SHAKO

("Shay-ko") 

Chat with your PDFs

We've been exploring new ways to utilize OpenAI's tools for everyday business tasks. One intriguing idea is to use AI to chat with your organization's internal documents. This tool enables you to receive chat-like written responses about specific information contained within the document you choose. 

Often, reading and comprehending an entire document can be time-consuming, especially with product manuals or detailed spec documents that contain loads of information and span hundreds of pages. Public Chatbots like ChatGPT lack knowledge of your company's internal documents. However, we have implemented a process called "Fine Tuning" a Large Language Model (LLM), allowing you to customize the Chatbot with your own set of documents. 

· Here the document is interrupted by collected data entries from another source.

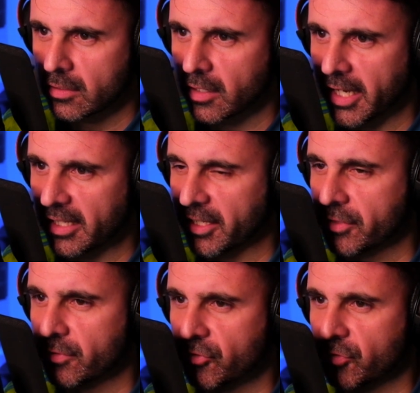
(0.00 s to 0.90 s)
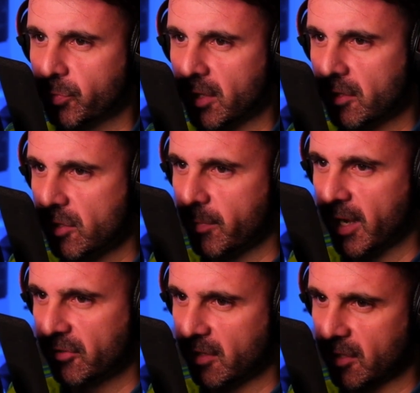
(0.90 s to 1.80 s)
Aliens versus Predator
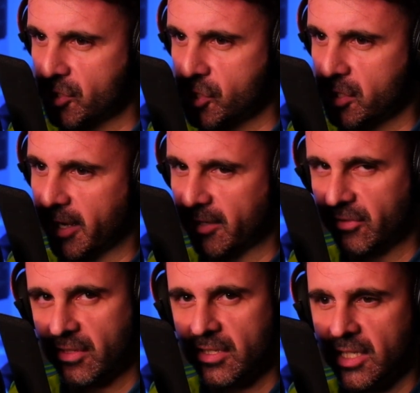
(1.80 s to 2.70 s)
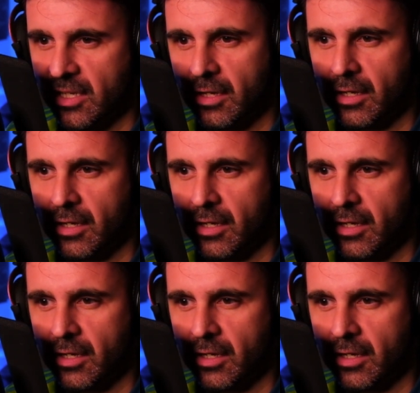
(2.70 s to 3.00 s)
mask ish esque. Are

Below is an example where I "tuned" a Chatbot with the manual for a Lincoln Electric Torchmate Plasma Cutting Table, which is 56 pages long and approximately 9.5 MB, packed with setup information, run parameters, maintenance details, etc. The Chatbot is written in Python. The process works by providing the Chatbot with the local PDF document location, it digests all the information within the PDF, then responds to your questions naturally. Let's put it to the test!"



Pretty helpful resource! 

Taking it a step further, you can also fine-tune with multiple documents and obtain comprehensive answers based on information spanning several sources. A simple use case for this is learning how to integrate components together. You could fine-tune the Chatbot with manuals for two or more components and then prompt it with questions like, "Explain how to connect the Lincoln Electric Torchmate Plasma Table to the NETGEAR Multi-Gigabit Ethernet Switch." Alternatively, you could fine-tune the Chatbot with your company's training documents and use it as a resource for company procedures. 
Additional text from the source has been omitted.